Frisör zahlt Entschädigung wegen "falschem Schnitt"

Der ehemalige N-VA-Politiker Bas Luyten bekommt eine Schadenersatzzahlung in Höhe von 1.344,66 Euro. Ihm zufolge habe der Frisör mit einer nicht ausreichend desinfizierten Rasierklinge in ein Muttermal geschnitten. Der Frisör in Lummen weist die Anschuldigung zurück. Das schreibt die Zeitung Het Nieuwsblad.
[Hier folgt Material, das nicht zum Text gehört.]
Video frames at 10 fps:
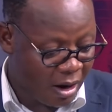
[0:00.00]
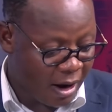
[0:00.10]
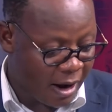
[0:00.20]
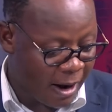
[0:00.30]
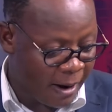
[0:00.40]

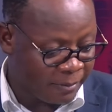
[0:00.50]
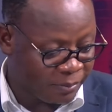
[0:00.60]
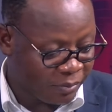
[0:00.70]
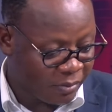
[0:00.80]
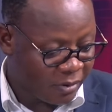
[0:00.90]

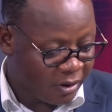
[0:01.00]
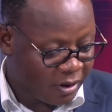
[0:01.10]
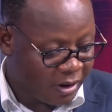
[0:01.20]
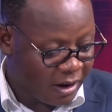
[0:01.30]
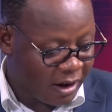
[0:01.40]

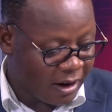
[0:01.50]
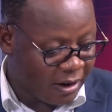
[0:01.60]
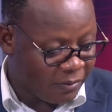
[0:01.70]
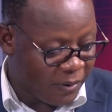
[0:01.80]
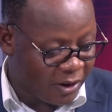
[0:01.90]

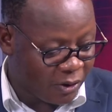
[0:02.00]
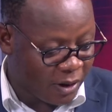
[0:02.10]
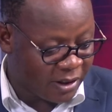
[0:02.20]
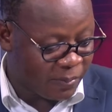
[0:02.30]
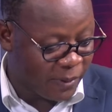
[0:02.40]
Fento,
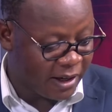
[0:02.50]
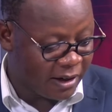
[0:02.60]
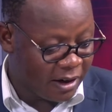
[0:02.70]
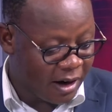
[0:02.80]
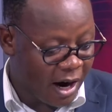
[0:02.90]
it's
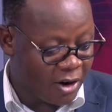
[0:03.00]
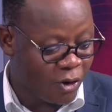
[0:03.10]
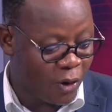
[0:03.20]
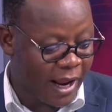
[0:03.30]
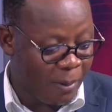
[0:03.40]
me,
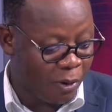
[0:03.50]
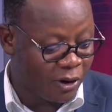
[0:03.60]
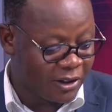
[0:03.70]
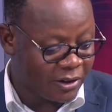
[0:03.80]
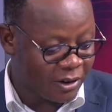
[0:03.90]
Ajoda
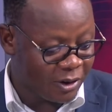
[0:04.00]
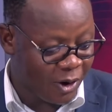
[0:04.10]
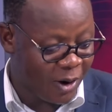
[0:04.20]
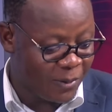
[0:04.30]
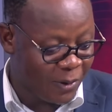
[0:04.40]
Police.
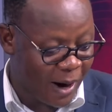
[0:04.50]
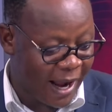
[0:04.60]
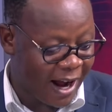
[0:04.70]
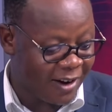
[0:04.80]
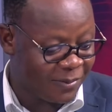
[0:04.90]
Call me why,
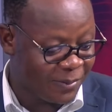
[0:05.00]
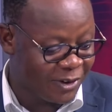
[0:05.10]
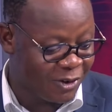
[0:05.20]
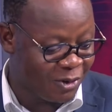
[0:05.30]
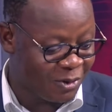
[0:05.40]
I have
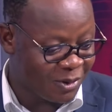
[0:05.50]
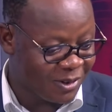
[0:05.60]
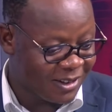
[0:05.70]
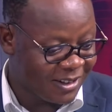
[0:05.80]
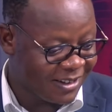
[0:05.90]
missed you.
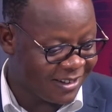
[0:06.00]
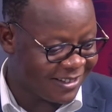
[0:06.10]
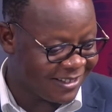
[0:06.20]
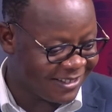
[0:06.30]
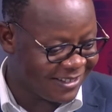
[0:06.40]

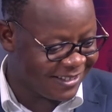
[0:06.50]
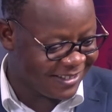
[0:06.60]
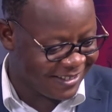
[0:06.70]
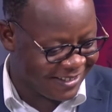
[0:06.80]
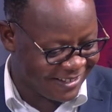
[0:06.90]

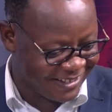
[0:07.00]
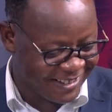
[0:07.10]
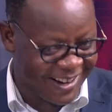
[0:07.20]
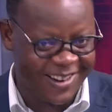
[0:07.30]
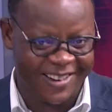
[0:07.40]

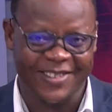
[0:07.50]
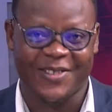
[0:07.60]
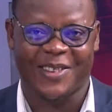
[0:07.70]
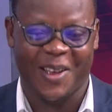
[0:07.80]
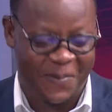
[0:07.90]

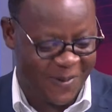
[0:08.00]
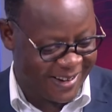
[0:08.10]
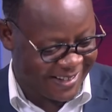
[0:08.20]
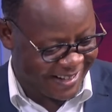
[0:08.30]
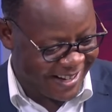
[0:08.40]
Ajoda
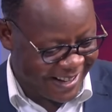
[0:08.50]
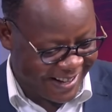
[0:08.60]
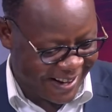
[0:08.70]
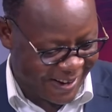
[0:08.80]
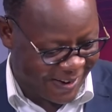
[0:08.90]
Police,
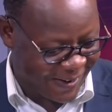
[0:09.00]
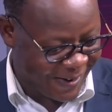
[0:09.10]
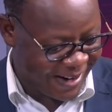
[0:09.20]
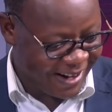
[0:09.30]
thank you.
Der Schnitzer soll sich bei einem Frisörbesuch im November 2011 ereignet haben. "Ich habe ein Muttermal in meinem Nacken und beim Rasieren  hat der Frisör in dieses Muttermal geschnitten", erzählt Luyten in der Zeitung.

"Ich habe gesehen, dass der Frisör keine neue Rasierklinge benutzte und die Klinge auch nicht gut desinfizierte. Ich hätte genausogut Aids oder Hepatitis bekommen können, nur weil der Frisör nicht sauber gearbeitet hat."

Der Frisör streitet den Fehler ab. "Niemand hat die Klinge gesehen. Plötzlich stand er hier im Geschäft mit einer Wunde im Nacken. Wer weiß, ob er sich zu Hause nicht selbst in das Muttermal geschnitten hat", heißt es.

Der Geschäftsführer des Friseursalons weist auch die Anschuldigung zurück, dass besagter Friseur nicht sauber gearbeitet habe. Trotzdem hat Luytens bei dem Frisör erreicht, dass dieser ihm einen Schadenersatz bezahlt.